Layton was so pleased that he announced plans to hold similar events on a regular basis.

But at least half of those who attended Wednesday’s session had reactions that were far different than the chief’s.

A group of about 20 young people, most of whom have been participating in protests in the city for nearly two months, erupted as the session ended and began chanting loudly as they left the building.

Layton, City Manager Tim Baroody and police Capt. Betsy Mason were among the targets of the protesters, who shouted such things as, “Layton is a liar. He should be fired.”

The group then gathered in the parking lot for a Black Lives Matter rally. Protest leader Eddie Banks gave several commentaries about police wrongdoing. She also led chants that have become familiar around the country in recent months, including inserting the names of Layton and others into KKK-related chants.

Banks later said she and others were upset that police answered none of the questions they submitted during the registration process prior to the meeting.

“They invited us here and told us to submit questions,” Banks said. “Then they didn’t answer any of them. Once again, the police have let us down.”

Before answering several questions submitted prior to the meeting, Layton warned attendees that most of the questions would not be answered Wednesday. But he promised that each question would be addressed on the city police website in the near future.
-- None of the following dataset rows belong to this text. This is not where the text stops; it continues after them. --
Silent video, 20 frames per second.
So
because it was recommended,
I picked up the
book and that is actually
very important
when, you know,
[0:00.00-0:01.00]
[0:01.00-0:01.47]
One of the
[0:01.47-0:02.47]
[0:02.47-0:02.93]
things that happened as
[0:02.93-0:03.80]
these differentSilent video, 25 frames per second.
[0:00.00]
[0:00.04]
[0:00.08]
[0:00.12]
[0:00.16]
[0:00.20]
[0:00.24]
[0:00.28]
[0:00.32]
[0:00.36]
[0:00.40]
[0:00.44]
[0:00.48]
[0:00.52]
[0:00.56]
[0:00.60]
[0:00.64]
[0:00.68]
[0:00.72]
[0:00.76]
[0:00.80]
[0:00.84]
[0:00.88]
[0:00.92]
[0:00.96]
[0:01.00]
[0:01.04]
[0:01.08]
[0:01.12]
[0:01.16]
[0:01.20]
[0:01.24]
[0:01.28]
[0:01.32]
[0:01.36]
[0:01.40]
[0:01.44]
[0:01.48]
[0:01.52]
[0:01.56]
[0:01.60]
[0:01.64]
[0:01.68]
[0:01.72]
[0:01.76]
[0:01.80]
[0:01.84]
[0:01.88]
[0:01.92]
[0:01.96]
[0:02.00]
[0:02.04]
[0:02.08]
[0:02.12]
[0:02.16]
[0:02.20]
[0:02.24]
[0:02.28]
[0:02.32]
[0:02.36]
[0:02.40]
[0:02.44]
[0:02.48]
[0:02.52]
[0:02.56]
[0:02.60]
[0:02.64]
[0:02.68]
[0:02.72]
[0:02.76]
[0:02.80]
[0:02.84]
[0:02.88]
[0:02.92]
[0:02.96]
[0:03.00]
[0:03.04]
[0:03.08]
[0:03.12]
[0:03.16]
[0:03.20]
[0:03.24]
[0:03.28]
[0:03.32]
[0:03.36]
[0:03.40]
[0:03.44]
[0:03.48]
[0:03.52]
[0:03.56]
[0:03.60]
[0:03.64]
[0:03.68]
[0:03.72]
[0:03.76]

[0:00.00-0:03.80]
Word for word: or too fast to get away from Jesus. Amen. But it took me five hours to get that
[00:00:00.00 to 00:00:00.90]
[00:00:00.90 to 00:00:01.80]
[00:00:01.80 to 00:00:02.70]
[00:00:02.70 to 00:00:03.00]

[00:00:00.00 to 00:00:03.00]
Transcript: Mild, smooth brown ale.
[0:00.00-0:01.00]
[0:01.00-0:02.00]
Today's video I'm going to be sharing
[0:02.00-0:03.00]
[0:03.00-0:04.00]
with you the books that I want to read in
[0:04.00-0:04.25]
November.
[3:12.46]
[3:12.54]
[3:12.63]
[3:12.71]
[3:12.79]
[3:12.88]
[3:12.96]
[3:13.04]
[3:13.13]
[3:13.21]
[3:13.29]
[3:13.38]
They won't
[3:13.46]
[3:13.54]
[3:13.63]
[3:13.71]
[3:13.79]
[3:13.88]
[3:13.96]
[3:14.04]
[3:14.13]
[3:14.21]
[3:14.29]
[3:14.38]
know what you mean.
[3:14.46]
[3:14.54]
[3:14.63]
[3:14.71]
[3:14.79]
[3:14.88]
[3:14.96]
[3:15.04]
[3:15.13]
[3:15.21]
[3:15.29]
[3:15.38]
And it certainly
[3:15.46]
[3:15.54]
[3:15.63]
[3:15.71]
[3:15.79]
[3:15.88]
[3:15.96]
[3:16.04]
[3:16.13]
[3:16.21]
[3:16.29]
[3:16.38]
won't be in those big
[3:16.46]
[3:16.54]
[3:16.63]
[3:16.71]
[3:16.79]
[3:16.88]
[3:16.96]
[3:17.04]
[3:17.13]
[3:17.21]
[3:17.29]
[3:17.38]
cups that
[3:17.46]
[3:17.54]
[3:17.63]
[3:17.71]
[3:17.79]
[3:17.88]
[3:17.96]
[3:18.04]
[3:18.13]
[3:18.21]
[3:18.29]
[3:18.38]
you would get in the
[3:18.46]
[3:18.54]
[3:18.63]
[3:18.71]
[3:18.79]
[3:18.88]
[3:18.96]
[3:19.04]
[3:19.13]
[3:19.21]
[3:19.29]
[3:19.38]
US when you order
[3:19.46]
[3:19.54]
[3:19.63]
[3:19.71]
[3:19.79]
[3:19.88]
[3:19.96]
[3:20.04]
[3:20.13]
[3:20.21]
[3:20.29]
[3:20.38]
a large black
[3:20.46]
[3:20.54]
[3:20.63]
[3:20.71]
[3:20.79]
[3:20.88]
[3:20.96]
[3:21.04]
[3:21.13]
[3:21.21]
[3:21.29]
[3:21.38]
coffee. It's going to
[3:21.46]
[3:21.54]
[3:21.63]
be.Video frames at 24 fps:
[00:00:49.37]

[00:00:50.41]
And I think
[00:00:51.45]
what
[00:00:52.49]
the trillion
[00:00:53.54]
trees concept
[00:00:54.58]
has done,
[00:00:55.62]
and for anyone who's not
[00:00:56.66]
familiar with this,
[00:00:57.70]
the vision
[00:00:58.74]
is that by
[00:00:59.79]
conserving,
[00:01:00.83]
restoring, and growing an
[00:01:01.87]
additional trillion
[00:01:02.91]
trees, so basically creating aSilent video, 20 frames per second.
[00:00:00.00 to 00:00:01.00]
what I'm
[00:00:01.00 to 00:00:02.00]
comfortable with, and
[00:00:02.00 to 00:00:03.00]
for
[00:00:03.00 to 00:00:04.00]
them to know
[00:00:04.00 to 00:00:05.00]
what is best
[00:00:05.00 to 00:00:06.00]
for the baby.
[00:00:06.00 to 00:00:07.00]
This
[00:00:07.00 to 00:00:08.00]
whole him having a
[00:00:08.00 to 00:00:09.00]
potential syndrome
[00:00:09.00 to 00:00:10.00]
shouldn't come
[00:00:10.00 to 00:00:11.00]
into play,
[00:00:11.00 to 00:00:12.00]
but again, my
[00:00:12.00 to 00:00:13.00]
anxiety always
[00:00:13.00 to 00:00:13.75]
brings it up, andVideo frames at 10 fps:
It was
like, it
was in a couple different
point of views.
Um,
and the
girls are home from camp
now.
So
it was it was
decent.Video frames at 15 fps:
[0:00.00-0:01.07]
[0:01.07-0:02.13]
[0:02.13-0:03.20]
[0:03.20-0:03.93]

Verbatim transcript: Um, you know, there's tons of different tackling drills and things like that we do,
Police spokeswoman Sarah Kirkpatrick said many of the submitted questions could not be addressed Wednesday because the answers weren’t readily available.

Banks and others scoffed at that response, saying many of their questions have been lingering since May 31, when a large group of protesters were tear-gassed on Cowan Boulevard near police headquarters during one of the early protests that followed the death of George Floyd in Minneapolis.

Layton said again that the incident has been under review and he expects a preliminary report to be on his desk Friday. He said the report will be released to the public sometime in August.

The chief also announced the expansion of a citizen advisory panel that oversees the police department and related complaints. Layton said the new panel will have nine members; it currently has six slots, though there are only four members.

Kirkpatrick said the department will begin taking applications for the panel next week. Layton said the panel will include at least one person between the ages of 18 and 30, the general age range of the protesters.

Most of Wednesday’s meeting consisted of Layton and Lts. James Kuebler and Rashawn Cowles providing information about the department, such as its staffing, use of force policy and training requirements.

Cowles said the city department is one of only 34 law enforcement agencies in the state to meet the strict requirements for accreditation by the Commission on Accreditation for Law Enforcement Agencies. There are 340 law-enforcement agencies in the state.

Kuebler said that only 10 percent of those who begin efforts to become a city police officer make it into the department. He said the ongoing training is “far beyond” what is required by the state.

Still, Kuebler said, even a veteran officer with extensive training like he has is going to fall short at times “because I’m a human being.”

Wednesday’s crowd was limited because of social distancing issues, police said. Kirkpatrick said the next forum is scheduled for Aug. 19.